Apoio institucional e ampliação das parcerias
O diretor-presidente da Companhia de Desenvolvimento e Ação Regional (CAR), Jeandro Ribeiro, destacou a importância do encontro dentro da agenda de apoio às agroindústrias familiares. Segundo ele, a iniciativa reforça ações já em curso na Bahia, mas também evidencia a necessidade de ampliar o alcance do programa.
“Essa é mais uma ação dos governos Estadual e Federal para apoiar as agroindústrias familiares. É uma estratégia que já desenvolvemos na Bahia, mas é preciso fazer mais. Com um encontro dessa envergadura, precisamos atrair ainda mais cooperativas, somando essa iniciativa a outras formas de financiamento que disponibilizamos ao longo do ano”, afirmou.
A fala ressaltou o papel do poder público na articulação entre cooperativas e empresas certificadas, criando condições para que a agricultura familiar participe de mercados mais estruturados. A CAR tem atuado como parceira na mobilização das organizações e no suporte técnico necessário para que elas atendam às exigências do Selo.
Competitividade e segurança para as cooperativas
Para as cooperativas presentes, o Selo Biocombustível Social foi apresentado como uma oportunidade concreta de fortalecimento econômico. O presidente da Cooperativa de Produtores Rurais de Presidente Tancredo Neves (COOPATAN), Juscelino Macedo, avaliou que a certificação amplia a competitividade das organizações da agricultura familiar.
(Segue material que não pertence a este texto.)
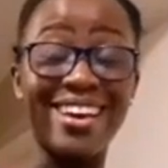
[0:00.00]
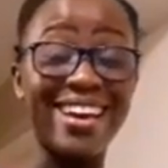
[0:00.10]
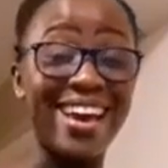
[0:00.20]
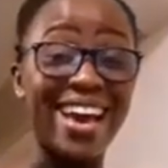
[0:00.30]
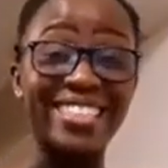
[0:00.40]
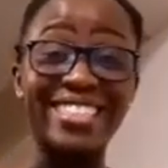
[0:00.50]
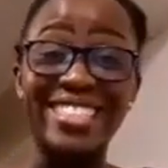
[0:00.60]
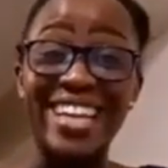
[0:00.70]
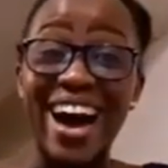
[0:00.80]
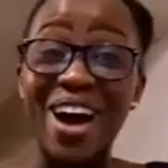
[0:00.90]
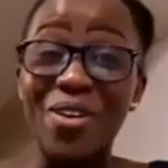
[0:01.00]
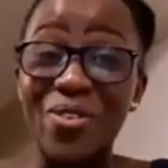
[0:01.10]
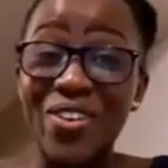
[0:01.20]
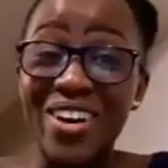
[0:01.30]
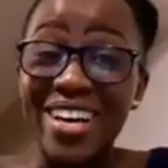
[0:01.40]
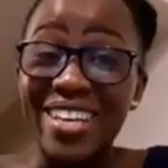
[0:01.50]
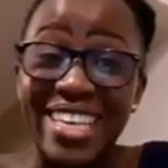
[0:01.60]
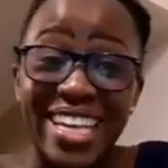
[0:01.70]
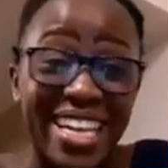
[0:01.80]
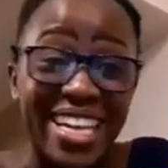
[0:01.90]
And now
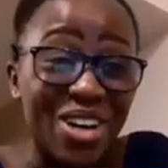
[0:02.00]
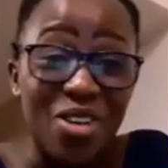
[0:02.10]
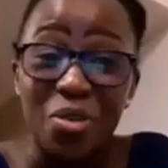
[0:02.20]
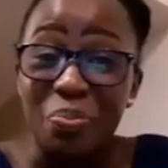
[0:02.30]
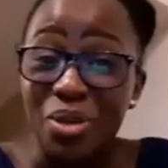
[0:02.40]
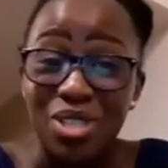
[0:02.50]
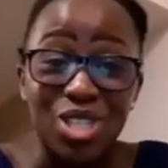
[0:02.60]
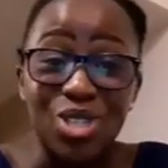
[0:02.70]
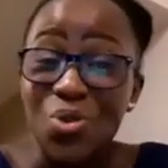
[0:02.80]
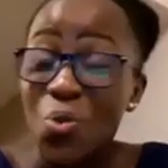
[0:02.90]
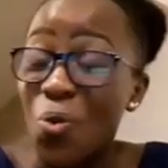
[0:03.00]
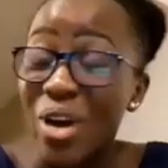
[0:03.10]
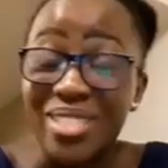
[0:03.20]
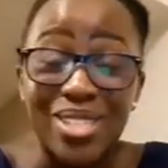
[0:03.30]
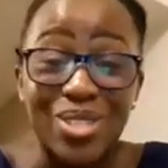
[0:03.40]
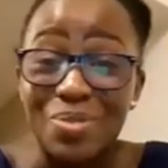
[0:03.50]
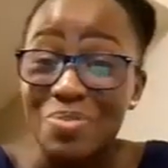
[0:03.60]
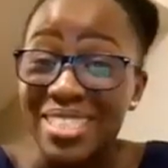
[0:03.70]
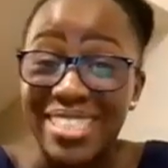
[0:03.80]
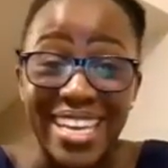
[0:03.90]
the leader of opposition wants to
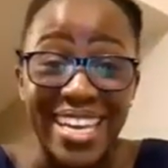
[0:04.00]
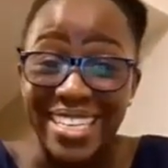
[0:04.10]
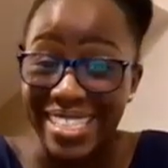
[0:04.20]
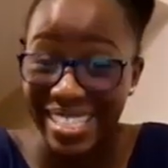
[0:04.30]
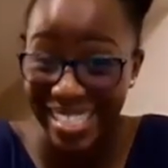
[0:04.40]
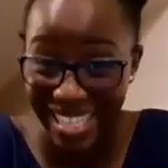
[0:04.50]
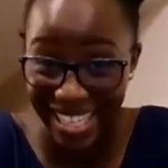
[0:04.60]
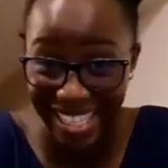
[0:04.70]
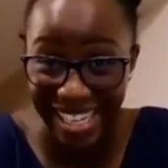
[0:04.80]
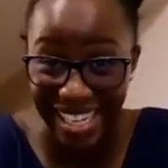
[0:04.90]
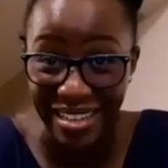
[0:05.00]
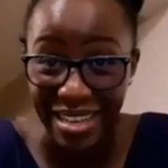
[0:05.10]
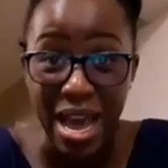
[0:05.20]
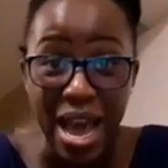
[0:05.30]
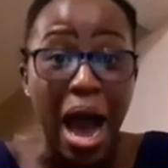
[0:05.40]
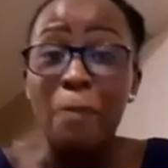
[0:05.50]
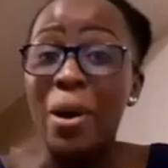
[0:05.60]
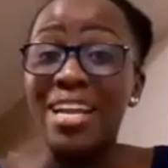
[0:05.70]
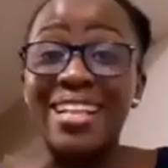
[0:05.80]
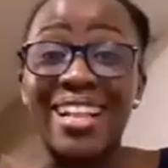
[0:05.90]
be taken seriously.
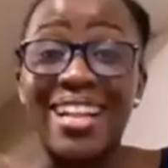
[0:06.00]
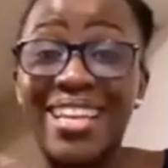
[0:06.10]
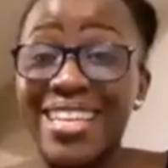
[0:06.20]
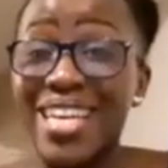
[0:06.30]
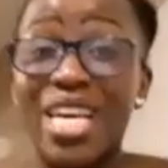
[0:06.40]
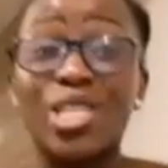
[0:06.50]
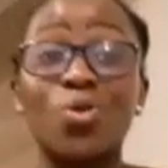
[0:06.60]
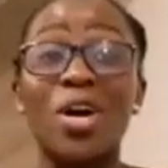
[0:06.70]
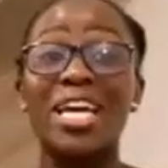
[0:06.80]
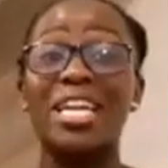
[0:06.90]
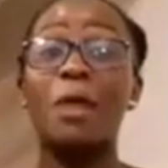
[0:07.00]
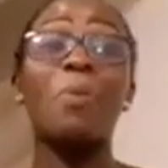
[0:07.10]
Apparently, he's woken up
Segundo ele, a previsibilidade dos contratos e o acompanhamento técnico contribuem para melhorar a produção, reduzir perdas e agregar valor ao que é produzido pelas famílias cooperadas. Esse conjunto de fatores, na avaliação dos participantes, fortalece a sustentabilidade econômica das organizações e amplia sua capacidade de planejamento.
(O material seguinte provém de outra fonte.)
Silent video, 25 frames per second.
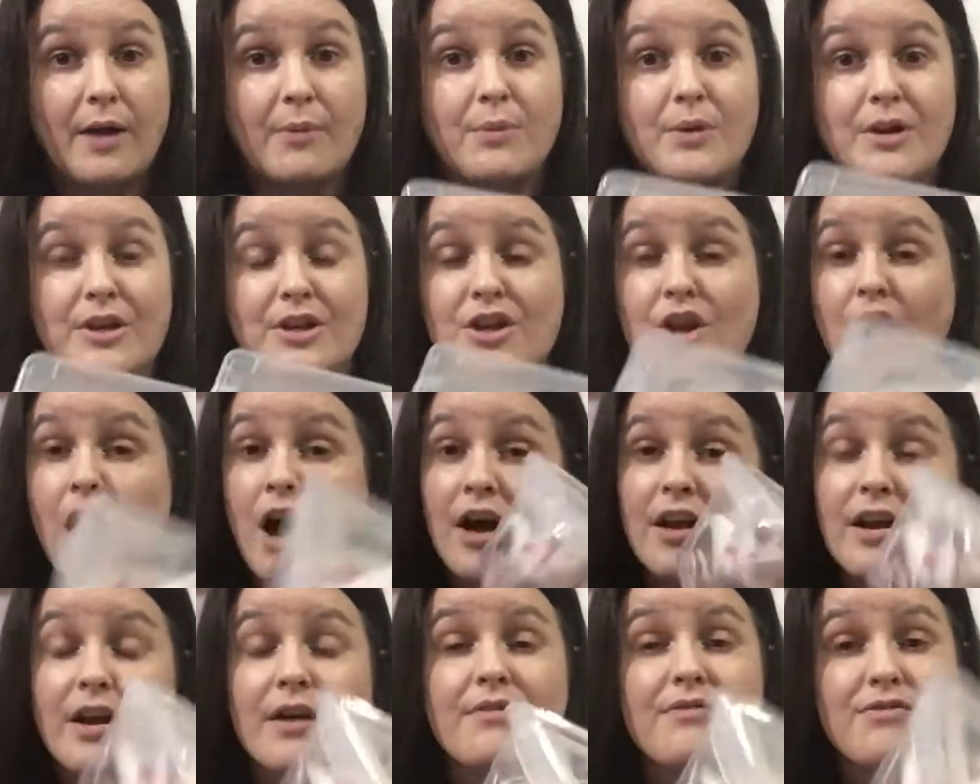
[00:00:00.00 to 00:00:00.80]
would
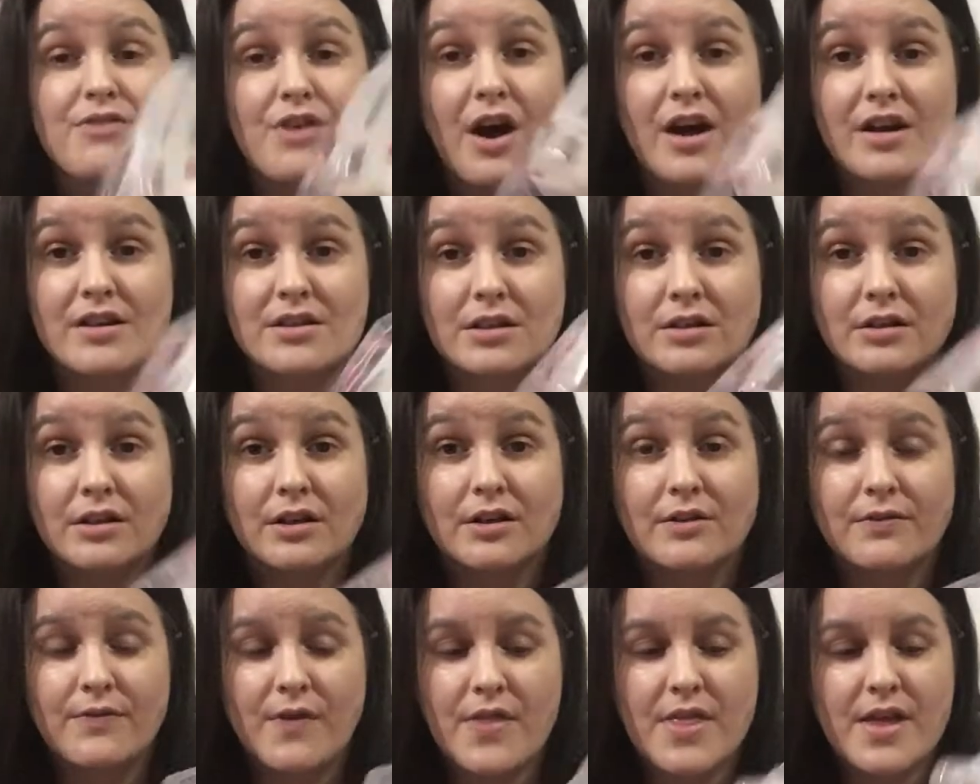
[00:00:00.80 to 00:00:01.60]
not have thought to
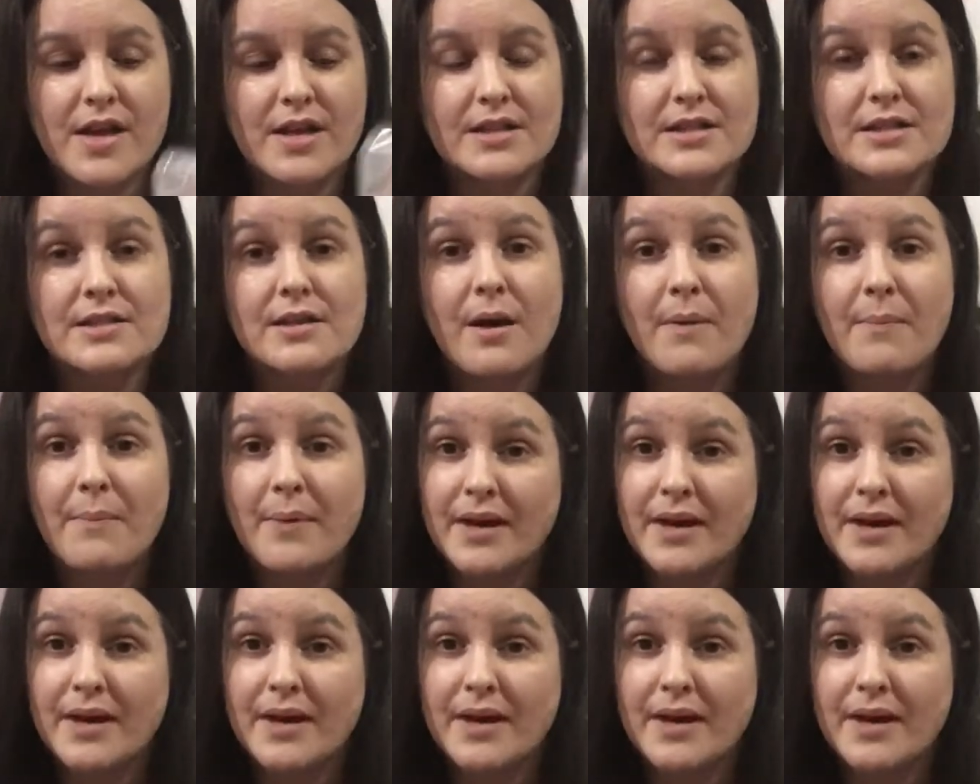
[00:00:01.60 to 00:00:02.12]
look for this,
Programação técnica segue até domingo
O debate sobre o Selo Biocombustível Social integra uma programação técnica mais ampla da 16ª Feira Baiana da Agricultura Familiar e Economia Solidária. Ao longo de cinco dias, a Feira reúne instituições públicas, movimentos sociais, cooperativas, universidades, institutos de pesquisa e especialistas de diferentes áreas relacionadas ao desenvolvimento rural.
Encontros temáticos, capacitações e debates mobilizam centenas de participantes dos 27 Territórios de Identidade da Bahia e também de outros estados brasileiros. A programação busca fortalecer redes de cooperação, estimular a inovação no campo e promover a articulação política em torno de pautas estratégicas para a agricultura familiar e a economia solidária.
Com atividades previstas até domingo, a Feira se consolida como um espaço de troca de experiências e construção coletiva, onde políticas públicas, iniciativas produtivas e conhecimento técnico se encontram para impulsionar o desenvolvimento rural com inclusão social.